Squid Bikes: Aluminum, but far from average
When you visit the Squid Bikes website, you’ll find no spreadsheets with the geometries for each of their models. There’s only one model, a cyclocross bike. It’s available in cantilever and disc brake versions, as well as several finish options. The geometry for this single model can be found in a low-res photo of some hand-written numbers on a legal pad.
This is Squid Bikes. The bikes are shipped out of a Northern California shop with paint applied, likely adorned with any variety of creatures, mermaids, or ghosts. Maybe even a squid.
“We felt that there was a lot of room in the term of aesthetics other than a logo on the down tube and pinstripes,” said co-founder and Squid athlete Emily Kachorek. “We refer to ourselves as a skateboard company selling cyclocross bikes. Graphic heavy and fun, something buyers can connect with more than normal branding you find on frames.”
The first Squid hit the bicycle ocean the week before CrossVegas in September. Pro riders Anthony Clark (JAM Fund) and Kachorek have been racing aboard the Pro Model frames, which have stock geometries with graphics they themselves had a large hand in designing.
“Following the Pro Model skateboard decks model, we give our athletes more of a connection to their bikes,” Kachorek told VeloNews. “When we started working with Anthony, we told him, ‘you can put anything on your bike, this artist is going to give you a call, and you guys can work something out.’ Of course, Anthony gets really excited. He said, ‘I want mermaids, El Caminos, checkerboards and flames.’”
Beyond getting to design their own frames, Clark and Kachorek receive a cut of the profits of the bikes they helped design. “Half of the profits from the Pro Models goes directly to the athletes,” Kachorek said. “Unlike a more traditional sponsorship, where a brand gives an athlete some equipment and they just say nice things about it, we want our athletes to be invested in the company.”
The Pro Model finishes are available in two options, each retailing for $2,100: Kachorek’s Creatures and Clark’s SWL (Sick What Lifestyle). Squid’s $1,850 1.E. Model is available in 10 powder coat finishes, and the unfinished Rattlecan frame retails for $1,600. All frames include a Chris King headset and an Enve fork.
Frames are all handmade at Ventana mountain bikes. Ventana’s master builder and co-founder Sherwood Gibson came up with the geometry for the Squid ’cross bikes.
“We feel very fortunate to be working with him and getting fabulous frames. There’s not a ton of people working with aluminum these days,” Kachorek continued. “We set out to make the highest quality frame we could, and relied on Sherwood quite a bit for numbers. We wanted to accommodate the smaller sized people. I am 5-foot-7, I’m not that small, and I still feel like I was always on the smallest size available, so we wanted to make a size one size smaller than what I’d opt to ride.”
Squid is quite accommodating, even when compared to the Cannondale SuperX, which goes down to a 44cm frame with a 51 top tube, Squid’s XS sports a 45cm seat tube and 50.5 top tube. Squid sizes go up to a XXL, which sports a 59cm seat tube and a 58.5 top tube. Since Squid is offering stock sizes in a limited number of finish options, lead times are not as high as custom builders. Squid estimates delivery to take two to three weeks.

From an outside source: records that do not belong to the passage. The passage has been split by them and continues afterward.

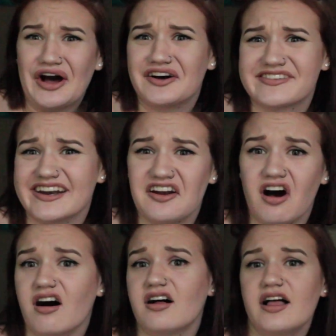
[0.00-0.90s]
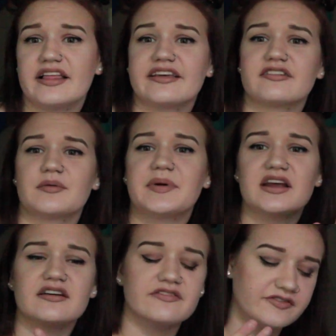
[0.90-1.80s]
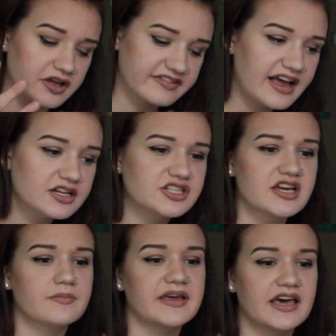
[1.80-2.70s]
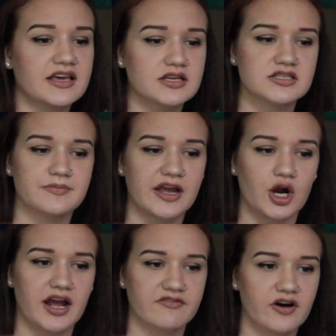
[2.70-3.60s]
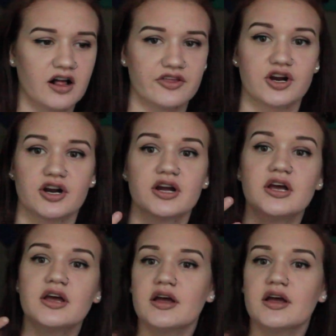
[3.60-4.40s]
often at all, there's a bit of nostalgia there because my grandfather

Of course, Squid bikes are available in cantilever and disc models, with a matching Enve fork. For riders wishing to build up a singlespeed, Squid offers Beer component’s eccentric bottom bracket.
Currently, Squid frames are only available direct from Squidbikes.com, though Kachorek hopes to incorporate retailers in their own way.
“We hope to offer collaboration frames where the retailer helps in the design of a frame’s graphics, and then buyers can only purchase that frame through that one retail location,” Kachorek said, “making the retailers’ involvement with the product greater than other brands out there.”